Vision Transformer-based Model for Human Action Recognition in Still Images
Keywords:
Human action recognition, HAR, Vision transformer, ViT, Transformer encoderAbstract
Human action recognition is a critical task in computer vision, enabling systems to understand and interpret human actions from images.Action recognition in still images presents a unique challenge,as traditional methods often rely on temporal information that is absent in static images. This study explores the advantage of Vision Transformers (ViTs) for recognizing human actions in still images,exploiting their ability to capture complex patterns and relationships in visual data.We propose a robust method for recognizing human actions in still images, that employs spatial attention mechanisms to effectively highlight relevant features associated with various human poses and contexts and effectively addresses the challenges such as occlusion and varying poses by employing self-attention mechanism that focus on key pose and contextual cues.
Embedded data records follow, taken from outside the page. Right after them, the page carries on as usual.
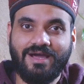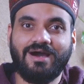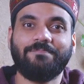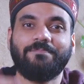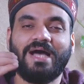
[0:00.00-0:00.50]

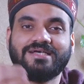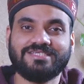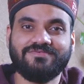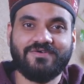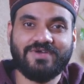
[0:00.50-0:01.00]
A
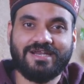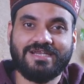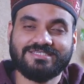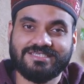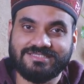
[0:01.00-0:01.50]
passive
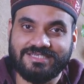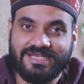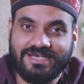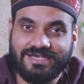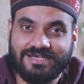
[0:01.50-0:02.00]
awareness is
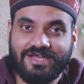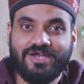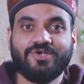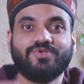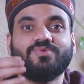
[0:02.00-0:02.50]
needed
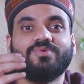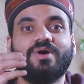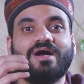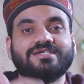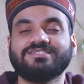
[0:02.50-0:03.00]
to
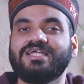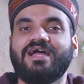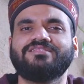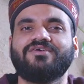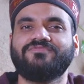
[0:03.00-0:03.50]

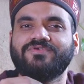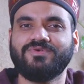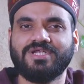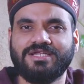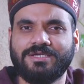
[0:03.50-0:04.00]
understand the
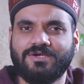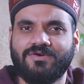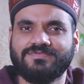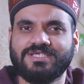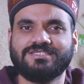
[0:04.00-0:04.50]
futility
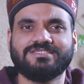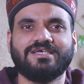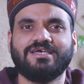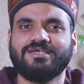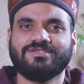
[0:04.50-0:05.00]
of these
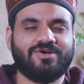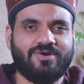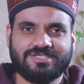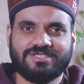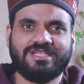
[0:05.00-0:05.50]

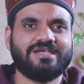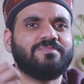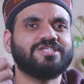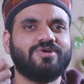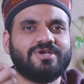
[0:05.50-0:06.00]
thoughts, that
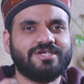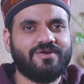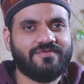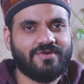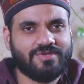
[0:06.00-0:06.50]
majority
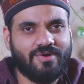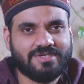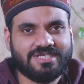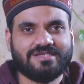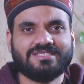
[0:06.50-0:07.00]
of your
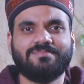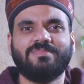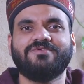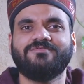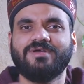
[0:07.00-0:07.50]
thoughts are
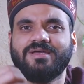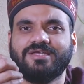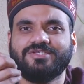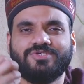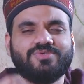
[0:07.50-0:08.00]
simply
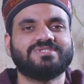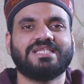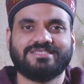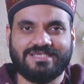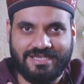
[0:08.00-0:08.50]

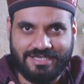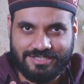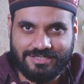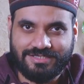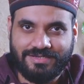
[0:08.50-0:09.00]
useless in
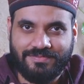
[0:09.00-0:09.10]
nature.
We conduct extensive experiments using benchmark datasets: Stanford40 and PASCAL VOC 2012 Action, the proposed the model achieved an impressive accuracy of 97.4% for Stanford40 and 94.8% for PASCAL VOC 2012 Action dataset. Experimental results demonstrates that the proposed method achieves SOTA performance on both still image datasets. The high accuracy suggests that the ViT model can generalize well across different action categories, even when the dataset includes variations in human posture, background, and scene complexity.